Nos pasamos la siguiente media hora rodilla en tierra, plano en mano y al abrigo de dos lámparas de aceite, comentando los detalles de aquel novísimo sistema que Gaudí había ideado para desvelar los secretos del que era su edificio predilecto de Barcelona, uno de los pocos que estaban a la altura de su estricto ideal arquitectónico y acaso el único que mi amigo no demolería de buena gana con sus propias manos para hacer sitio a algo mejor; algo, se entendía, diseñado por él mismo. Basándose en el modelo de poleas y aparejos invertidos que teníamos delante, Gaudí me explicó sus primeras teorías sobre cómo los arquitectos de Santa María habían concebido su obra de tal manera que el peso del edificio, en lugar de distribuirse entre el sistema habitual de muros, columnas y arquitrabes de todas las iglesias medievales, recayera casi en su totalidad sobre una breve serie de puntos específicos situados en su mayoría a lo largo de la nave central. La incomparable sensación de ligereza, de levedad, de fragilidad incluso, que transmitía el interior del templo sería, así, producto directo de la ingeniosa estructura que sus arquitectos habían concebido para él, esa espina dorsal secreta —cinco o seis columnas, algún pie de bóveda, el pórtico de una capilla lateral— cuya labor liberaba de responsabilidades mecánicas al resto del edificio, y cuya existencia nadie parecía haber sospechado siquiera hasta entonces. Confieso que aquella tarde las extrañas ideas de Gaudí me parecieron tan atractivas como improbables, y que no les presté demasiada atención; pero, en cualquier caso, oír hablar a mi amigo con aquella pasión sobre algo a lo que había dedicado tantas horas de su vida, tanto esfuerzo, tamaño despliegue de entusiasmo y de imaginación, era un placer al que yo me hubiera entregado felizmente durante el resto de la tarde.

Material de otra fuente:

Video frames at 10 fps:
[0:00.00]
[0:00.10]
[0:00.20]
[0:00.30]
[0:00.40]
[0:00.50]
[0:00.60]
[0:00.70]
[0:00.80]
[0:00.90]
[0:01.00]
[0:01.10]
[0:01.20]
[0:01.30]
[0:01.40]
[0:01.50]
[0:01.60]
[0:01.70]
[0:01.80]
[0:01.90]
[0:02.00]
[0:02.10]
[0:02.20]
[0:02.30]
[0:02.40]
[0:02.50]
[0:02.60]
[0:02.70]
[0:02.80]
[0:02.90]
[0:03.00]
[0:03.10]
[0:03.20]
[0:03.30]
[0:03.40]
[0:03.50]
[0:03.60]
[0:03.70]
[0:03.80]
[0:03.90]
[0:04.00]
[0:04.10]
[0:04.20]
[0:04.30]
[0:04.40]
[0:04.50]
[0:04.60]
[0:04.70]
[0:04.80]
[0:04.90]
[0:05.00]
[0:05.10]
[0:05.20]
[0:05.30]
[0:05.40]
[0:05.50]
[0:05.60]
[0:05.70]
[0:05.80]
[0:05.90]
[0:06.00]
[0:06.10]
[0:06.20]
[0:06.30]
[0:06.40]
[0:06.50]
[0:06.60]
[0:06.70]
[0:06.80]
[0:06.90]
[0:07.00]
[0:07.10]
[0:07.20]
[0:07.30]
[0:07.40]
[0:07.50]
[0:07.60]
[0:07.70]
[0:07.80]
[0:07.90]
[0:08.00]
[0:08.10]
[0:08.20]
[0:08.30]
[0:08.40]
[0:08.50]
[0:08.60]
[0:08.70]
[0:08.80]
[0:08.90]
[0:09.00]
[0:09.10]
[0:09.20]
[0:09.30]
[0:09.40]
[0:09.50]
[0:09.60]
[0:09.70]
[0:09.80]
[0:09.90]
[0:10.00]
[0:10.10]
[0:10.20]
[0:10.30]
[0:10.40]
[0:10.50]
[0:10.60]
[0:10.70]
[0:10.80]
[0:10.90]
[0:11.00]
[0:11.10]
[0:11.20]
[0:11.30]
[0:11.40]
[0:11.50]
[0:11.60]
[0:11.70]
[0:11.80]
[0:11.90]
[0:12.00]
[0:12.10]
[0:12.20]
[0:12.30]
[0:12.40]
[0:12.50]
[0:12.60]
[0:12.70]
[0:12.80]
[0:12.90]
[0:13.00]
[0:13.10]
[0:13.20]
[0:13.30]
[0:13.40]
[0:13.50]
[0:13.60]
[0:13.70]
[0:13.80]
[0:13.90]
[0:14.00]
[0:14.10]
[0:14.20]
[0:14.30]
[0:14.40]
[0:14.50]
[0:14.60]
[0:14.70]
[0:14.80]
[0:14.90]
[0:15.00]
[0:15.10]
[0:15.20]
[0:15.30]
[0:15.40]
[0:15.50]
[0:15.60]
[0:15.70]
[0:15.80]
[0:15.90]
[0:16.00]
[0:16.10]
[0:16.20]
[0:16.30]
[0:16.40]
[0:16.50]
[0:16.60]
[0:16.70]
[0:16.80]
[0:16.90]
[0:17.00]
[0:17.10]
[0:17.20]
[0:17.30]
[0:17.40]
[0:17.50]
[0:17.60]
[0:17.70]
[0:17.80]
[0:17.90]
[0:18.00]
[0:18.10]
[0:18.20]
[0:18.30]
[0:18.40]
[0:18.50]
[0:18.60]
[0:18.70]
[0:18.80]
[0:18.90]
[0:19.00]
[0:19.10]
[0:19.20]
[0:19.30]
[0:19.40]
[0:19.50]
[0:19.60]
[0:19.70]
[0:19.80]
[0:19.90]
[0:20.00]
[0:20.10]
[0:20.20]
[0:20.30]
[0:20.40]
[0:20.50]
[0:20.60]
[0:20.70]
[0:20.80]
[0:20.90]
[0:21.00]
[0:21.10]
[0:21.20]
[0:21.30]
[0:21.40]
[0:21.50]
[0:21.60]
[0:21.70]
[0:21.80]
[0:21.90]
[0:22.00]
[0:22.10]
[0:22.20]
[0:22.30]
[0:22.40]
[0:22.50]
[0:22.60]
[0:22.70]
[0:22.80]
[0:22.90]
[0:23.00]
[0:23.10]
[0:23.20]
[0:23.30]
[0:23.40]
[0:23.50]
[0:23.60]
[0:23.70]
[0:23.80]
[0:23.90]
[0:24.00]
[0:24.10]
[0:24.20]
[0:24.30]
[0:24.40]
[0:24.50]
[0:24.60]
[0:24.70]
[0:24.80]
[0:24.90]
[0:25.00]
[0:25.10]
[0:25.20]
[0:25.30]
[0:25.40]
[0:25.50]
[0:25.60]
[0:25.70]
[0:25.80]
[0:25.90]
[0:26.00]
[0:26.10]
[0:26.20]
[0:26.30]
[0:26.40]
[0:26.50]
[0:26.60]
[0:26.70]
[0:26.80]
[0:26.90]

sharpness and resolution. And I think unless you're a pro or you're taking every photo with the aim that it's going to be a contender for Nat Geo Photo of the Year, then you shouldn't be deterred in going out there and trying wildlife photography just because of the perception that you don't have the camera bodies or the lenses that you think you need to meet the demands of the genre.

El deber, sin embargo, acechaba al otro lado del cristal ya oscurecido de las ventanas. Cuando las campanas de la propia Santa María del Mar dieron las siete, no tuve más remedio que interrumpir las explicaciones de Gaudí sobre el valor del punto de fuga en la arquitectura religiosa medieval y recordarle, con todo el dolor de mi corazón, que una fiesta nos esperaba en la calle de Fernando VII.

—Aunque tal vez tiene usted razón. Quizá podríamos no ir.

Gaudí miró su maqueta, me miró a mí, miró los cristales empañados por la lluvia de los ojos de buey y volvió a mirarme con cara resignada.

—No podemos hacerle un feo así a su padre —dijo, procediendo a recolocarse el nudo del corbatón—. Por no hablar, claro está, de esa señorita que tantas ganas tiene de conocerme.

Y así fue como nuestras vidas, esa tarde, empezaron a cambiar para siempre.